Make optional<T&> trivially copyable

Document number:
P3836R0
Date:
2025-09-11
Audience:
LEWG
Project:
ISO/IEC 14882 Programming Languages — C++, ISO/IEC JTC1/SC22/WG21
Reply-to:
Jan Schultke <janschultke@gmail.com>
Nevin Liber <nliber@anl.gov>
GitHub Issue:
wg21.link/P3836/github
Source:
github.com/eisenwave/cpp-proposals/blob/master/src/trivially-copyable-optional-ref.cow

Possibly due to a wording oversight, optional<T&> is not guaranteed to be trivially copyable. We propose to fix this in C++26. Due to certain design questions that concern LEWG, this issue is not simply handled as an LWG issue.

Contents

1

Introduction

1.1

Wording problem

2

Motivation

3

Design

4

Wording

5

References

1. Introduction

Making operations (at least construction) of optional<T&> trivial is the design intent of [P2988R12]:

3.3 Trivial construction

Construction of optional<T&> should be trivial, because it is straightforward to implement, and optional<T> is trivial. Boost is not.

However, possibly due to a wording oversight, trivial construction is not actually guaranteed, nor is trivial copyability in general. This status quo is inconsistent with the design of optional<T> as a whole: the special members (copy constructor, destructor, etc.) of the primary template are all specified to be trivial if the relevant operations on T are trivial. Therefore, optional<int*> is required to be trivially copyable, unlike optional<int&>.

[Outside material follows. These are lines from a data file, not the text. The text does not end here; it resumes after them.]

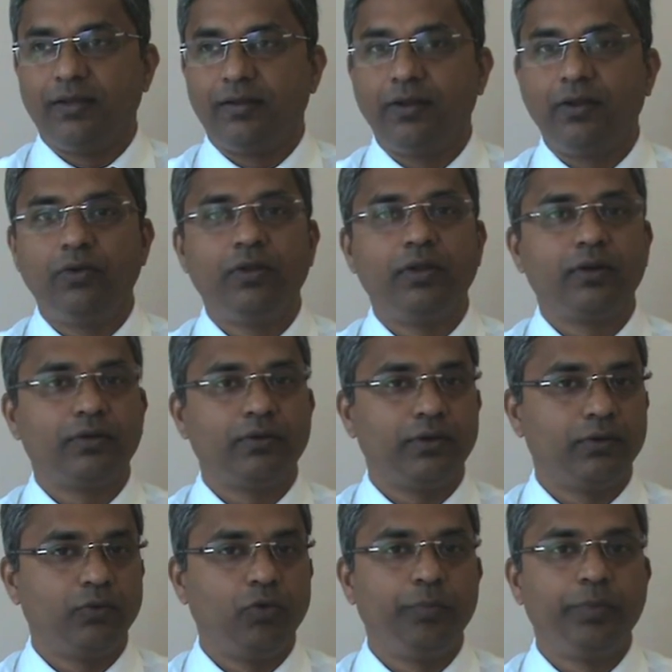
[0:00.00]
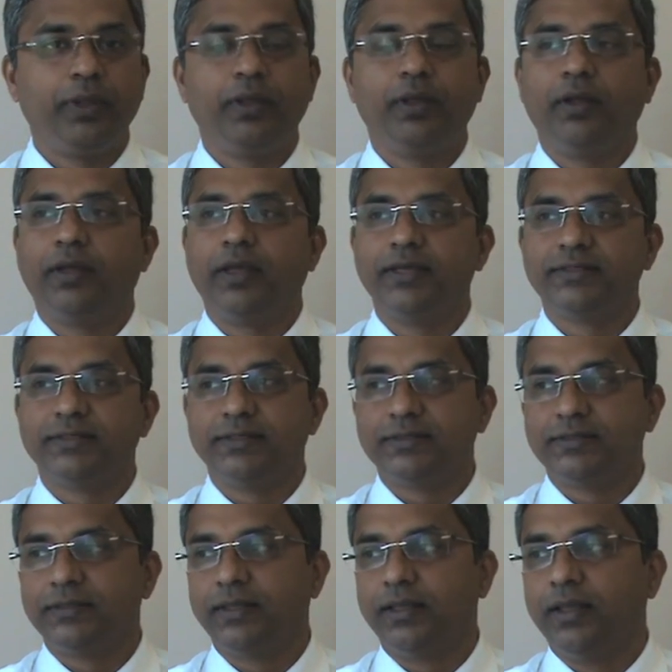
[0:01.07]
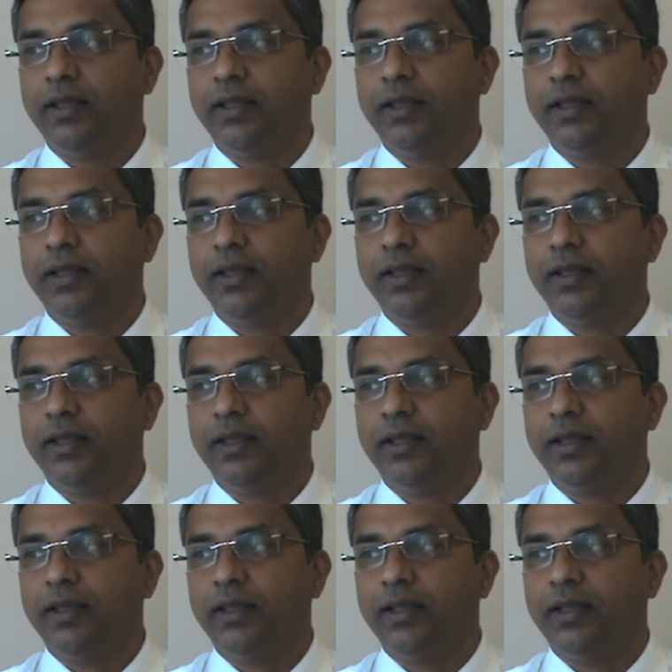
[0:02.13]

regular OP cases.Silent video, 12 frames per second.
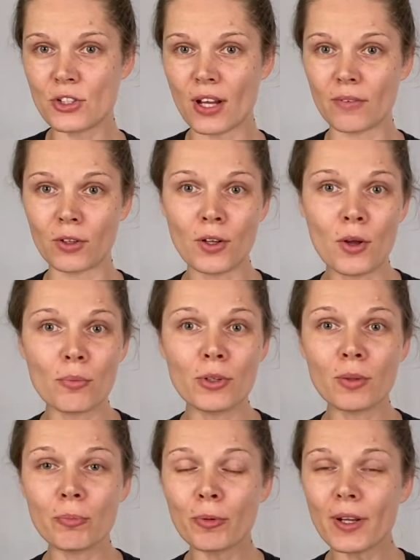level
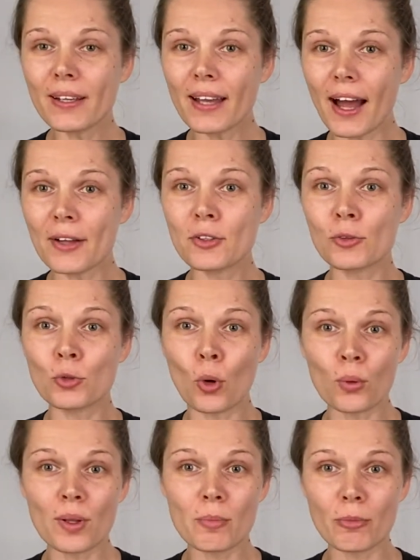will bring out a
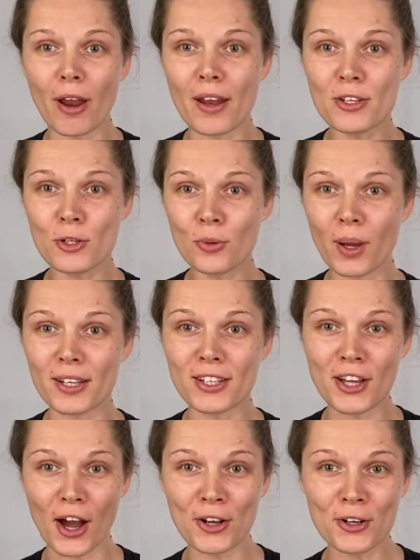totally brand new and
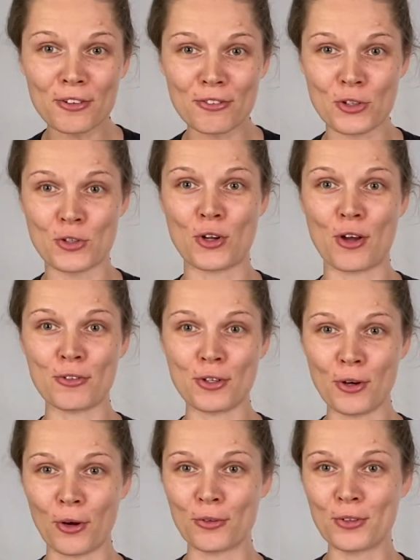younger version of
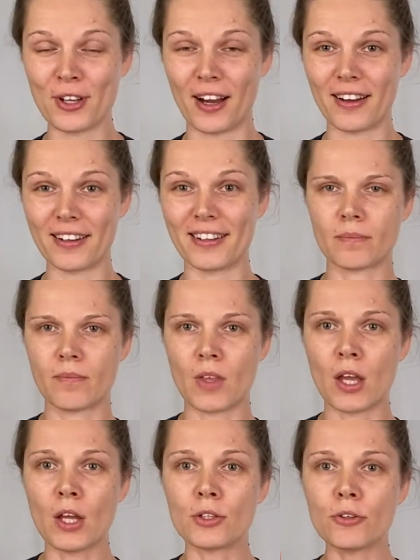your own dog.
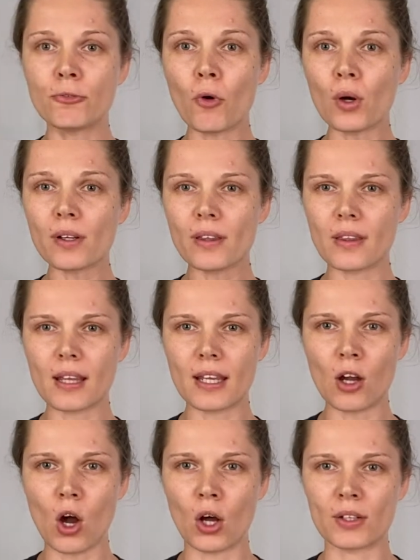The fourth thing
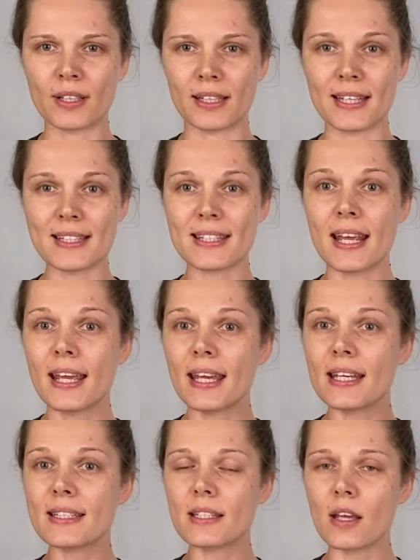on the list
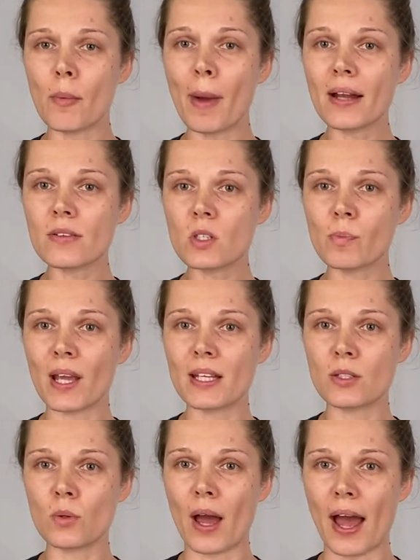is the amount of
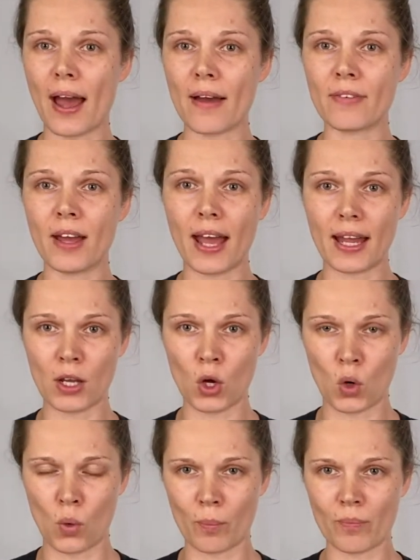space you have at
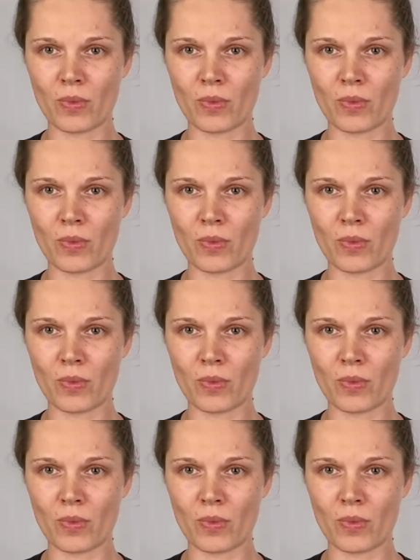home.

This issue should be fixed in C++26. A US national body comment by Argonne National Laboratory requesting a solution has been submitted.

1.1. Wording problem

Intuitively, optional<T&> (see [P2988R12]) is a T*, wrapped optional. In fact, the synopsis as specified in ([optional.optional.ref]) is as follows:

template<class T> class optional<T&> { […] public: // [optional.ref.ctor], constructors constexpr optional() noexcept = default; […] constexpr ~optional() = default; […] private: T* val = nullptr; // exposition only };

If the only non-static data member was val, optional<T&> would be trivially copyable according to [class.prop] definition of "class,trivially copyable". However, the implementation has the freedom to add extra non-static data members, so no trivial operation is strictly guaranteed.

2. Motivation

optional<T&> should be guaranteed to be trivially copyable for the following reasons:

3. Design

There are two plausible options to fix the issue of optional<T&>:

  1. Simply specify optional<T&> to be trivially copyable.
  2. Additionally constrain its layout so it actually becomes a wrapper for a T*.

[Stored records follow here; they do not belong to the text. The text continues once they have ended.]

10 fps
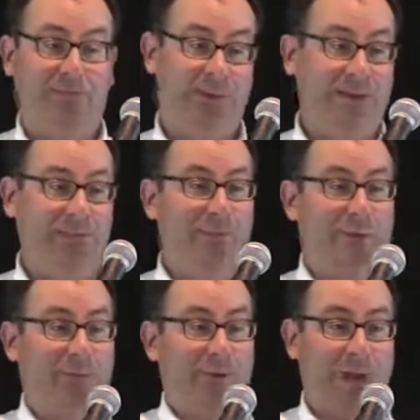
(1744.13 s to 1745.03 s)
So here's the
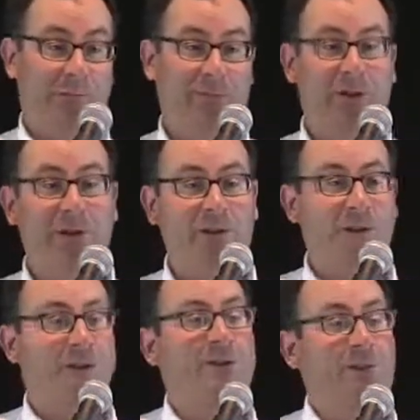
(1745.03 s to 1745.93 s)
big problem. We're going to
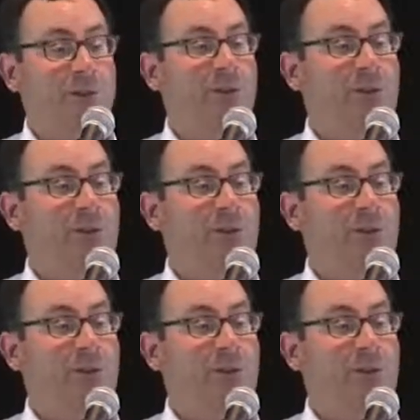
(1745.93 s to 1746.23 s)
turn to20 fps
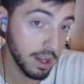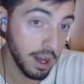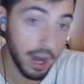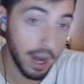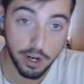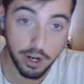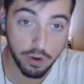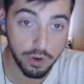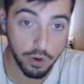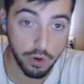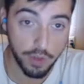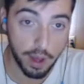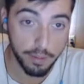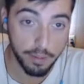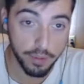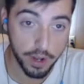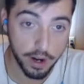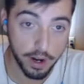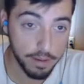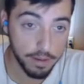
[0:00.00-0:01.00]
I don't know
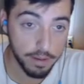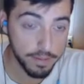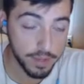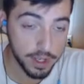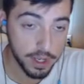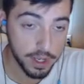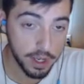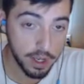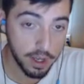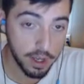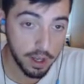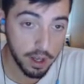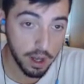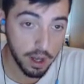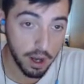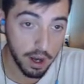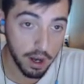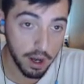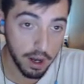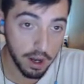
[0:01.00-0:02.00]
that player.
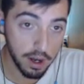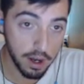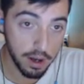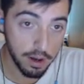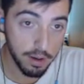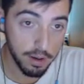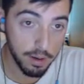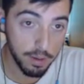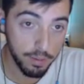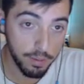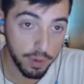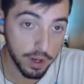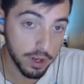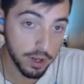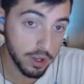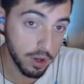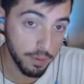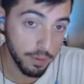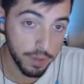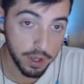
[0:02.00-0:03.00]
Uh,
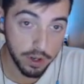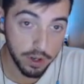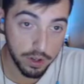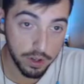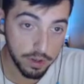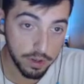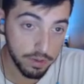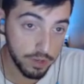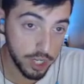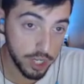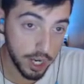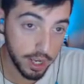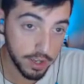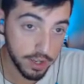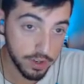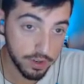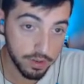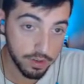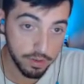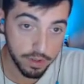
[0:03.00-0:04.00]
but Camille,
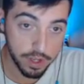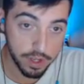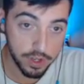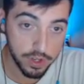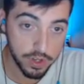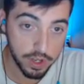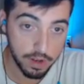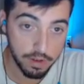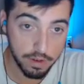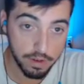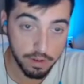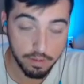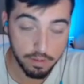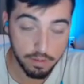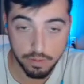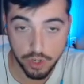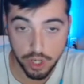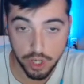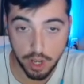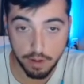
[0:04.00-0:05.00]
Jace, Leeson,
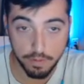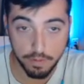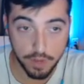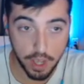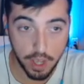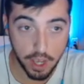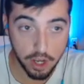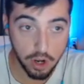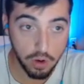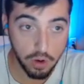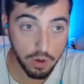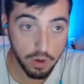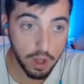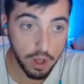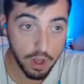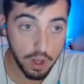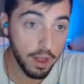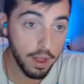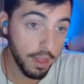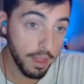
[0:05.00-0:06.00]
Sett, Viego,
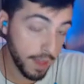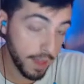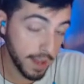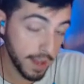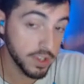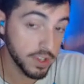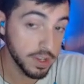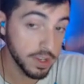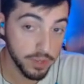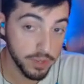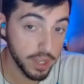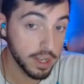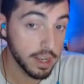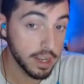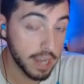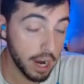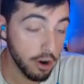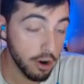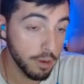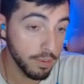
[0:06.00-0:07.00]
that seems like a
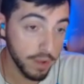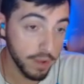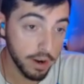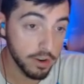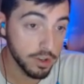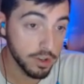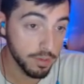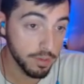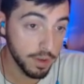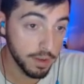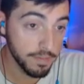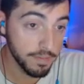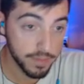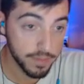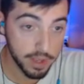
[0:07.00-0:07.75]
carry player to me.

We propose the second option because trivial copyability is much more useful when the layout of a type is somewhat constrained. This makes it possible to bit_cast<T*>(optional_ref) or to encode optional<T&> using memcpy with some guarantees regarding its layout.

The layout assumptions could still be false for an implementation where the layout of "wrapper structs" and the types they wrap is different, but that concern is largely hypothetical.

4. Wording

The wording changes are relative to [N5014].

Immediately following [optional.optional.ref.general] paragraph 1, append a paragraph as follows:

A class type optional<T&> is a trivially copyable class and standard-layout class ([class.prop]). A class type optional<T&> has no non-static data members other than val and no base class B for which is_empty_v<B> ([meta.unary.prop]) is false.